对于王勇兵这个几乎没怎么出过县城的人,第一次来B市,自然是被眼前的繁华吓了好大一跳,而在搭乘地铁的时候,更是惊叹连连。
等到吃饭的时候,王勇兵不好意思地道,“小瑷,让你陪我这个土包子一起游览B市,会不会太丢你的脸啊?”
虽说是个老实巴交的乡下人,但是并不代表王勇兵不知道许多城里人会看不起下乡人。
他倒是不怕别的,就是怕自己会给苏瑷丢人。
“王大哥,你说的这是什么话!”苏瑷回道,“见到没见过的东西,自然是会惊讶了,这是人之常情啊,你要是再说这样的话,我可是要生气了。”
王勇兵一听,急忙道,“好、好,我不说了!”说着,好像还真怕苏瑷会生气似的。
苏瑷笑了笑,王勇兵的这份朴实憨厚,其实又何尝不是这个城市的人所缺少的人。当吃完饭后,因为王勇兵说想买些衣服给王母带回去,因此苏瑷又带着王勇兵进了商场。

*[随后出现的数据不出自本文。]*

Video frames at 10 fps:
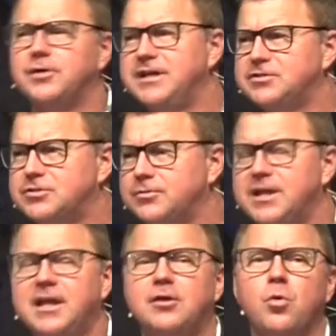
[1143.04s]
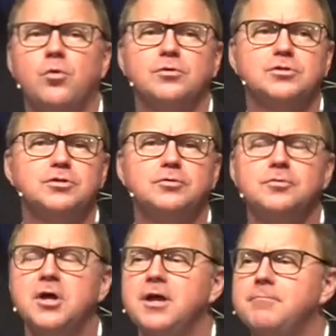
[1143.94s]
their history in order
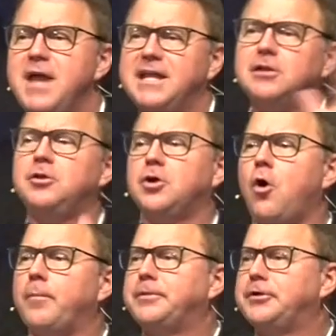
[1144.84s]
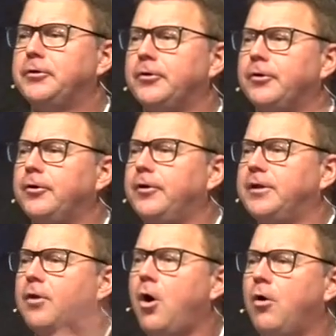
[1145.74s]
to make it look all pure
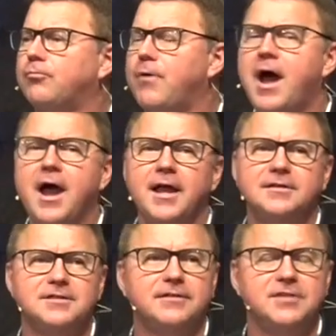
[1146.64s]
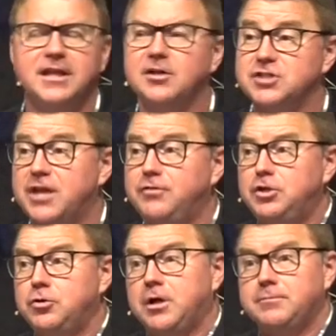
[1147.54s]
and all right and everything else. And
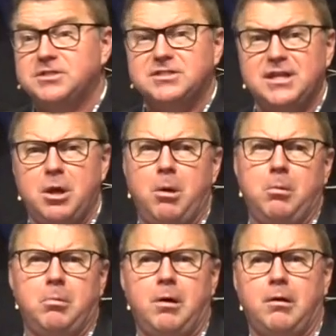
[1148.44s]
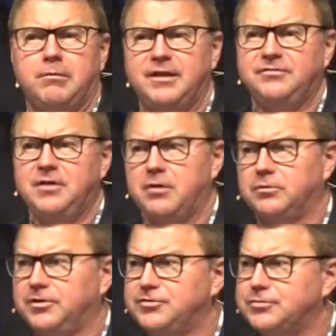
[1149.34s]
then you come to see, oh, well, that's not
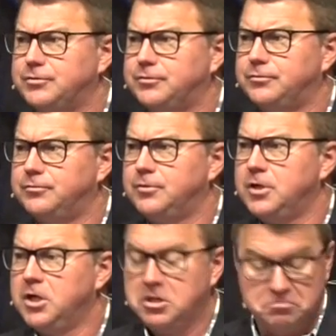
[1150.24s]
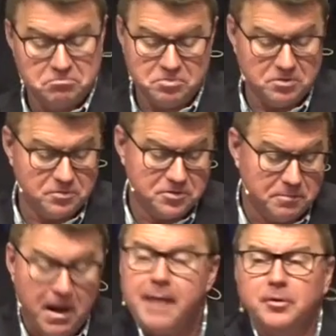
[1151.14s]
really true.
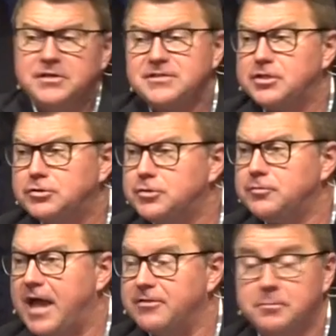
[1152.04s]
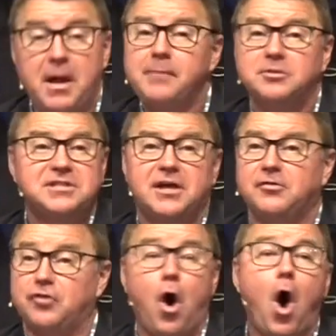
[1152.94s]
The Bible doesn't do that. The Bible
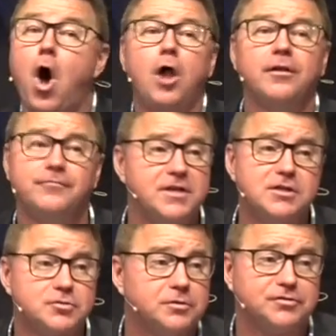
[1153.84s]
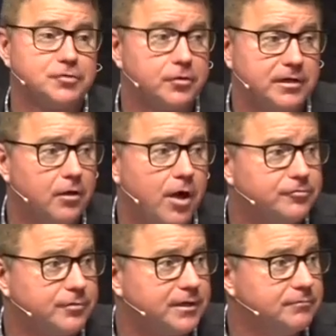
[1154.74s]
tells all of Israel's dirty
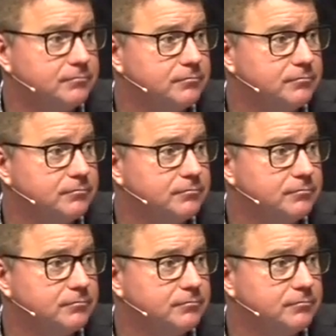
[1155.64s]
laundry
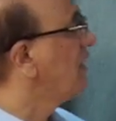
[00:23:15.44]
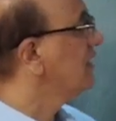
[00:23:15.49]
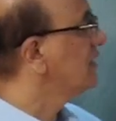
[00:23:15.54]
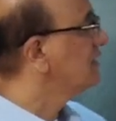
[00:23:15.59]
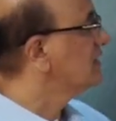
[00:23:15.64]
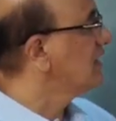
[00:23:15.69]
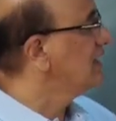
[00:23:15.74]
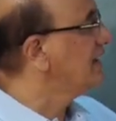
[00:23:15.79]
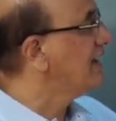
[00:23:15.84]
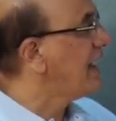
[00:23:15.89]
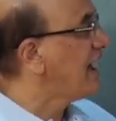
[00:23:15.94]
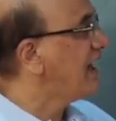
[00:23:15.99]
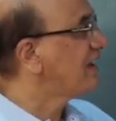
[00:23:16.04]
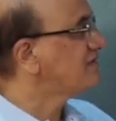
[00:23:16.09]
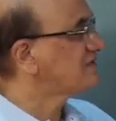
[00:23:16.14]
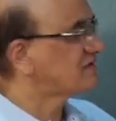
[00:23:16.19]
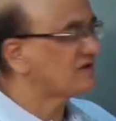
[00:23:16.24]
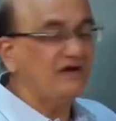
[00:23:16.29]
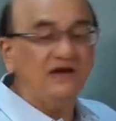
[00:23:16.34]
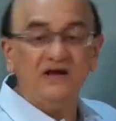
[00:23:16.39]
the
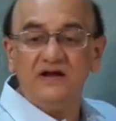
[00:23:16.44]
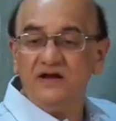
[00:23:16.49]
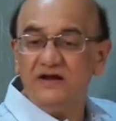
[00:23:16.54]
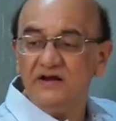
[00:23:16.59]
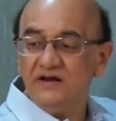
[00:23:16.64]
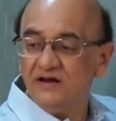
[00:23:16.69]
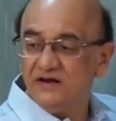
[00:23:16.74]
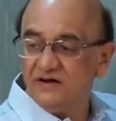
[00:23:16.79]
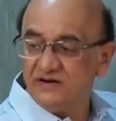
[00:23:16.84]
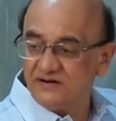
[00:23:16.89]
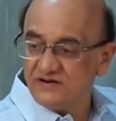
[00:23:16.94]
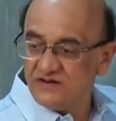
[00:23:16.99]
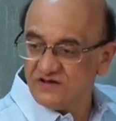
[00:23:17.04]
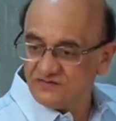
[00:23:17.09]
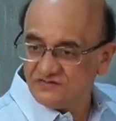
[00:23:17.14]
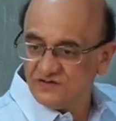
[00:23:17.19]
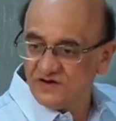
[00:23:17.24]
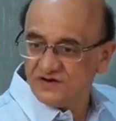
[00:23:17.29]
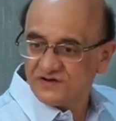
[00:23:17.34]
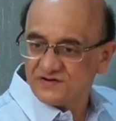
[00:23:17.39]
last
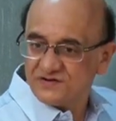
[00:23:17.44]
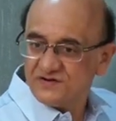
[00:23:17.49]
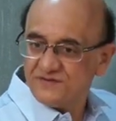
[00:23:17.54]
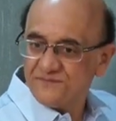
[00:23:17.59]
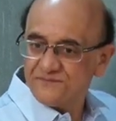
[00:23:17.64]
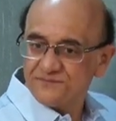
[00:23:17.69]
digit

在女装专柜里,王勇兵让苏瑷帮忙挑几件适合他母亲穿的衣服,苏瑷倒也没有推辞,帮着给选了几件,只是在要付账的时候,王勇兵坚持要自己付账。
“就当是我要谢谢王妈妈当初一直在医院那样照顾我,买几件衣服给她表示一下心意啊。”苏瑷道。
“这怎么可以呢!是我要你来帮忙选一下衣服的,再让你掏钱的话,说不过去了!”王勇兵的头摇得和拨浪鼓似的。
最后苏瑷衰折了一下,其中的一件衣服,由她来付钱,算是她送给王母的礼物,王勇兵这才答应了下来。
而在逛到男装柜台的时候,王勇兵看着橱窗里穿在模特儿身上的一套模特儿的西装后,不由地有些出神。
“怎么了?王大哥,你喜欢这身衣服?”苏瑷问道。
王勇兵腼腆一笑道,“我瞅着我妈和我爸的老照片里,我爸就穿着一套差不多的老西装,可惜,俺娘说当初俺爸走了后,家里太穷,那套西装也给卖了换钱了。俺娘说,要是那西装还在的话,我穿着一定也不错。”
“那不如王大哥你试试这西装?”苏瑷建议道。
王勇兵连连摆手,“这里的西装一定很贵,俺带来的钱不够,可买不起。”
“那试试也好啊!”苏瑷道,“这里的衣服都可以试穿的,再说,试试又不要钱,而且我也没见过王大哥穿西装的样子。”
这话,倒是说得王勇兵有些心动,他也有些跃跃欲试着。
苏瑷和王勇兵走进了专柜,柜台小一姐目测了一下王勇兵的大概尺码,然后给了对方相对应尺寸的西装。
等王勇兵换好了衣服,从试衣间里出来的时候,苏瑷感觉,果然是人要衣装。
其实王勇兵本身长得并不差,再加上身材还还好,177的个头,倒也能撑得起西装。如果找个造型师好好弄个造型的话,没准也是型男一枚。
王勇兵瞅瞅镜子,自己也觉得挺是回事儿的,又是憨憨一笑。
不过当苏瑷说要帮对方买下这衣服时,王勇兵又是坚决拒绝,并且换回了自己的衣服,“能试穿过,也就够了。”这是王勇兵的话。
因为天气有些热了,苏瑷和王勇兵在商场内的一家冰饮店里找了两个座位坐下。
点好了饮料,苏瑷对着王勇兵说,“王大哥,你在这里等我下我,我去上个洗手间。”